→ What is expected:
Set the records down again, exactly, without their images.

───── Data under study ─────

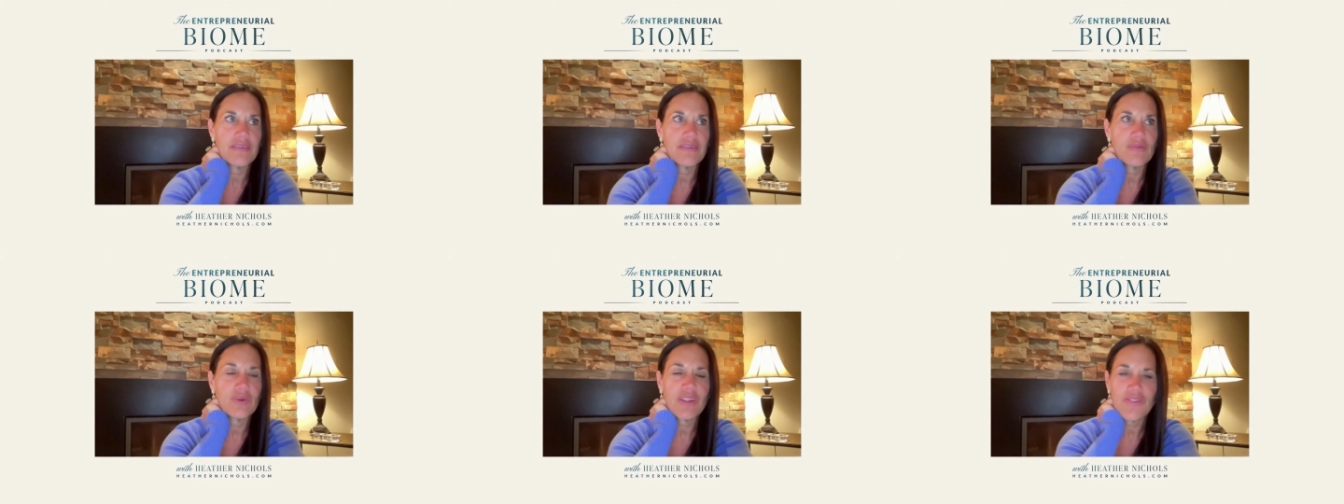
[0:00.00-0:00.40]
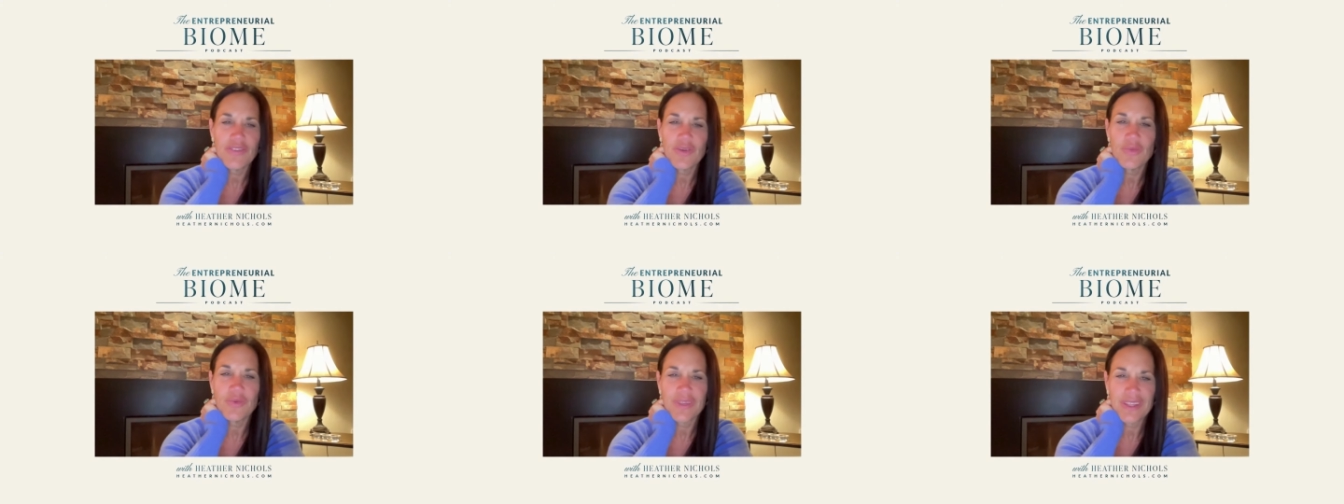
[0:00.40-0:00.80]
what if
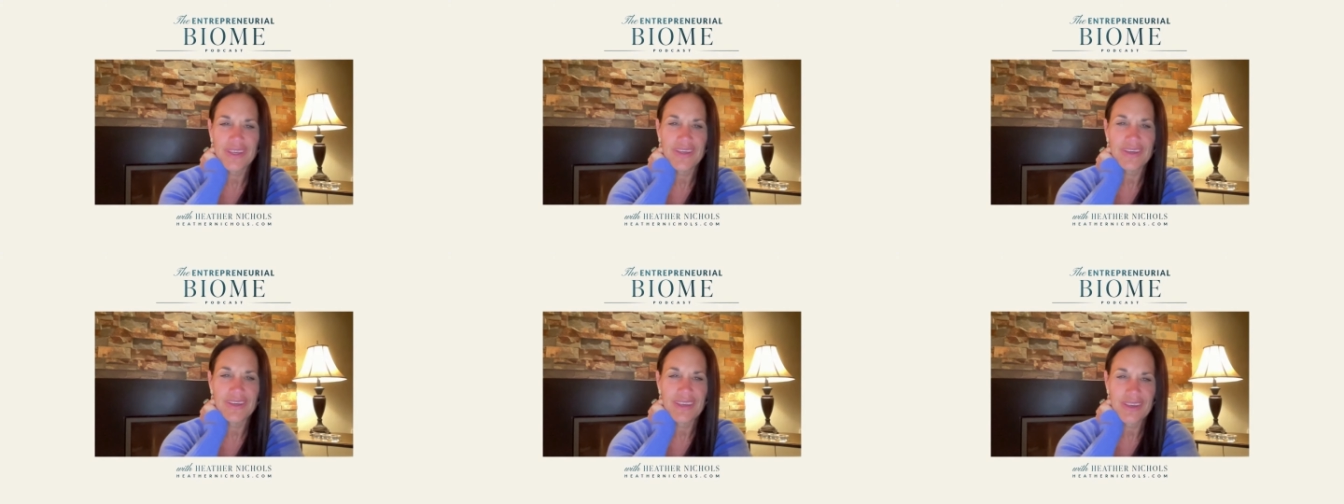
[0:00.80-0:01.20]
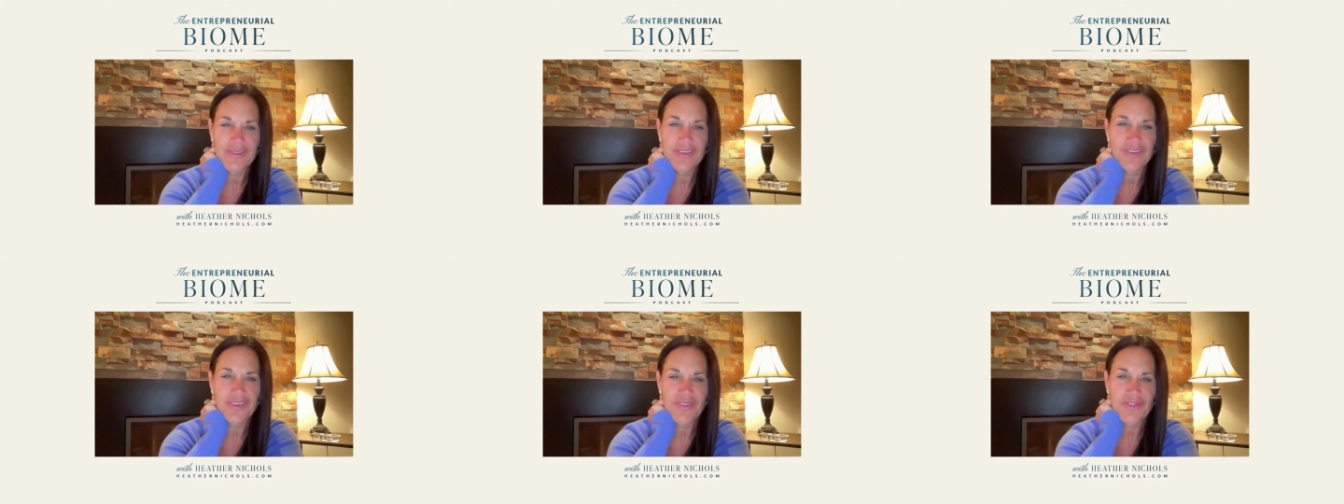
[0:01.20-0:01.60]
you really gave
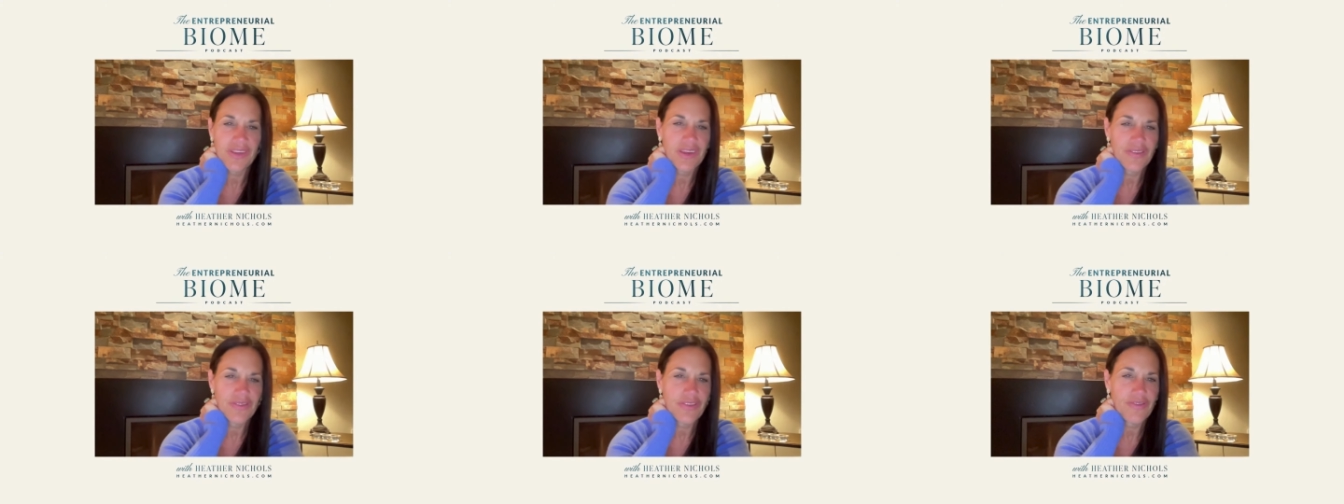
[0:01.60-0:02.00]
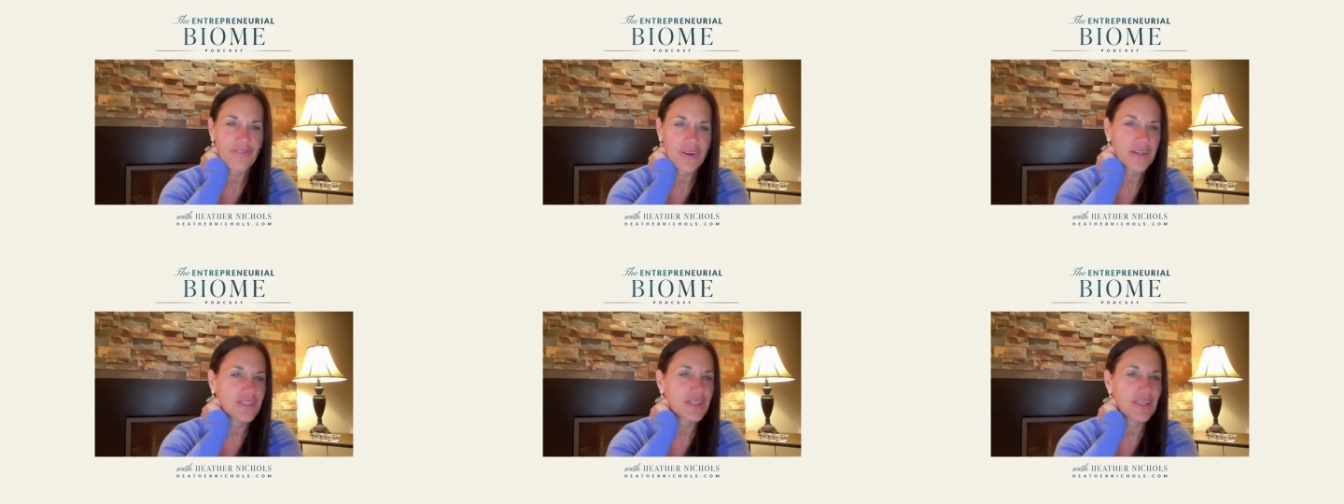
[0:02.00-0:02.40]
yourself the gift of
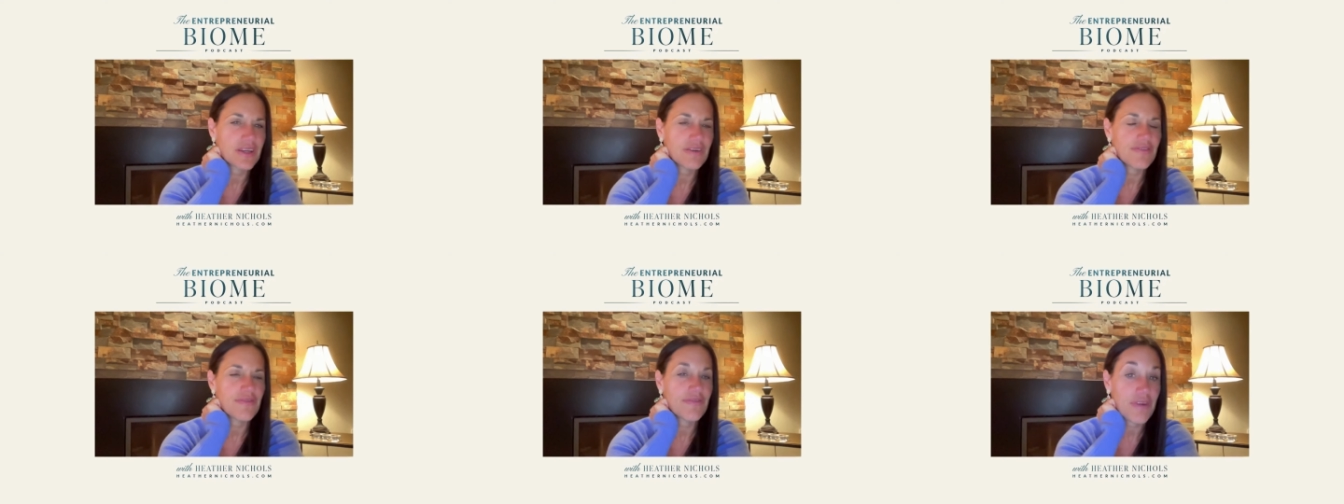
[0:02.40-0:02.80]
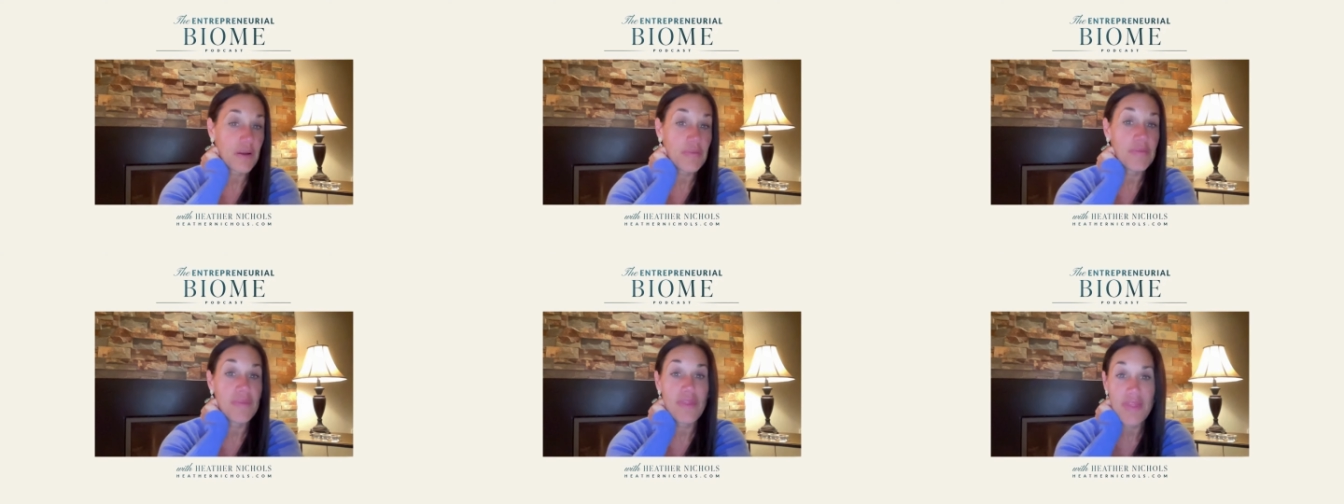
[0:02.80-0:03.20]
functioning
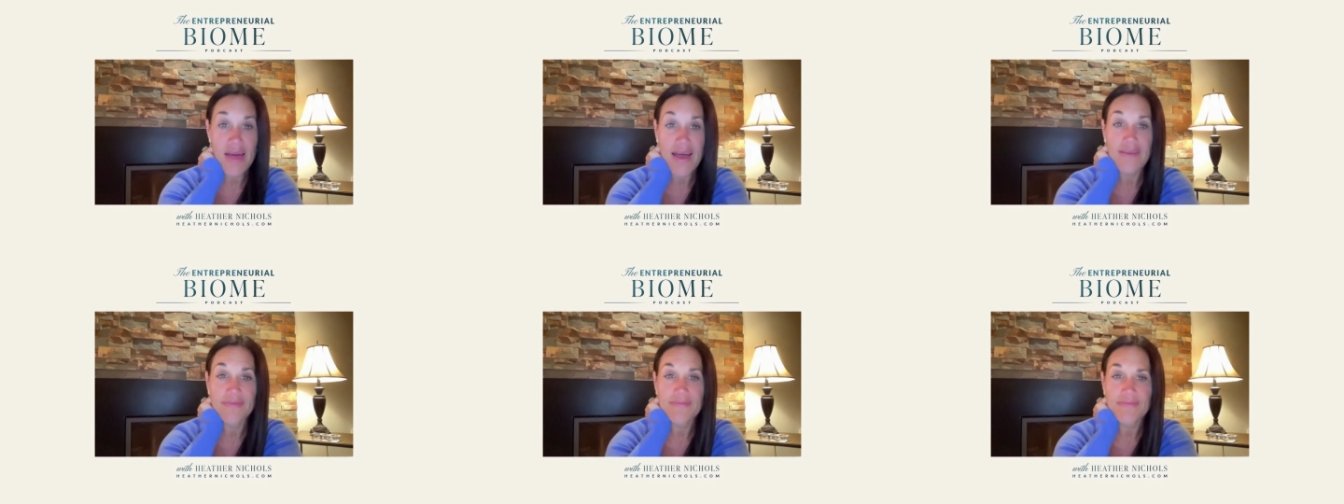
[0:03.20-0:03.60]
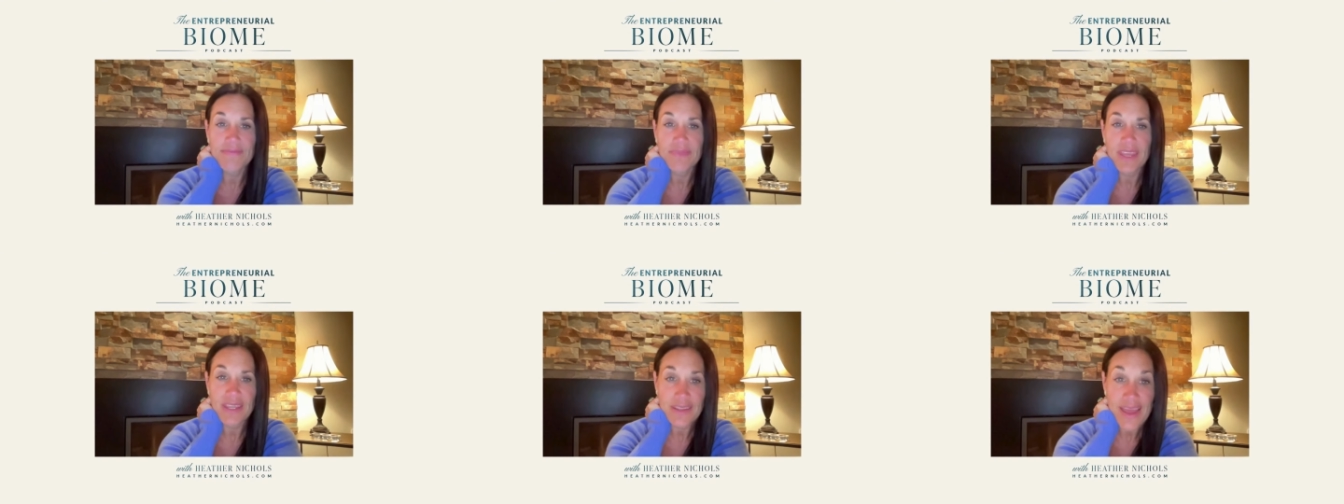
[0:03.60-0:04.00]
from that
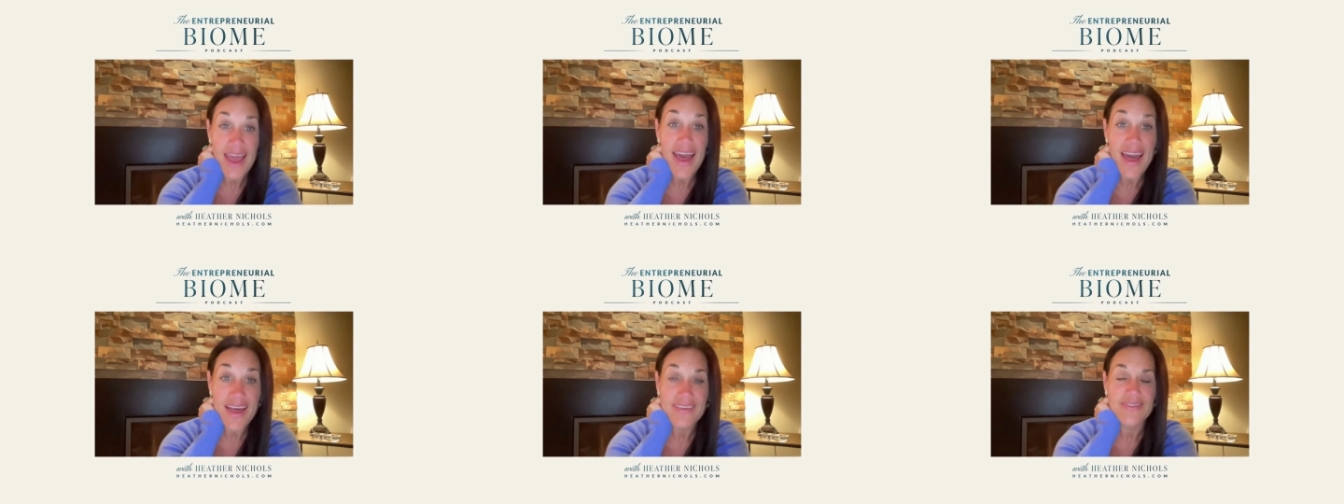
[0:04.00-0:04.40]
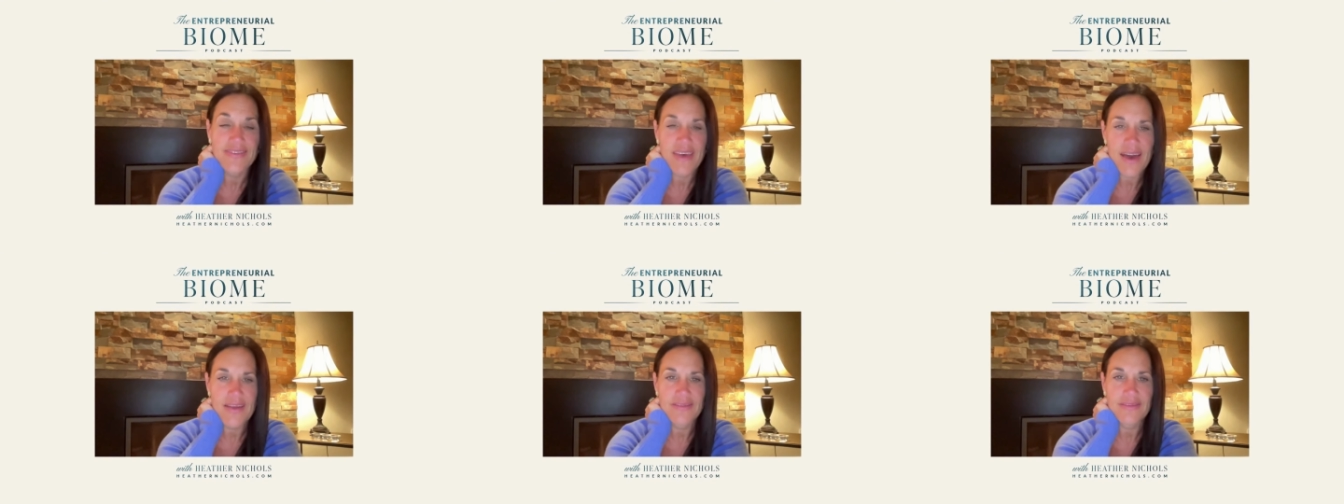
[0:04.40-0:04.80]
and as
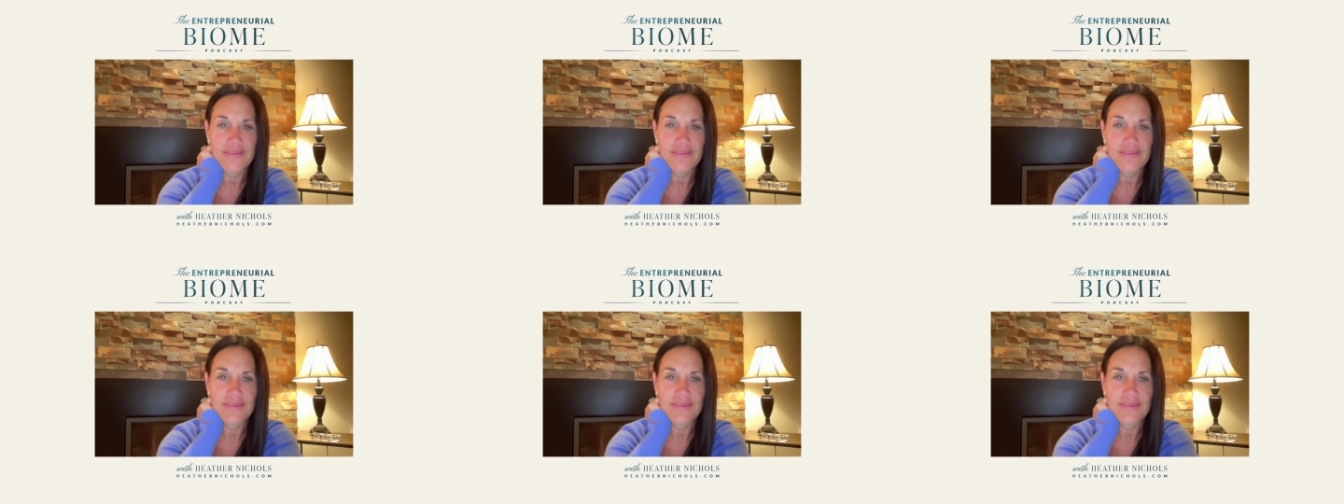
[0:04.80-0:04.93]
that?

─────

→ Output of the exercise:
[0:00.00-0:00.40]
[0:00.40-0:00.80]
what if
[0:00.80-0:01.20]
[0:01.20-0:01.60]
you really gave
[0:01.60-0:02.00]
[0:02.00-0:02.40]
yourself the gift of
[0:02.40-0:02.80]
[0:02.80-0:03.20]
functioning
[0:03.20-0:03.60]
[0:03.60-0:04.00]
from that
[0:04.00-0:04.40]
[0:04.40-0:04.80]
and as
[0:04.80-0:04.93]
that?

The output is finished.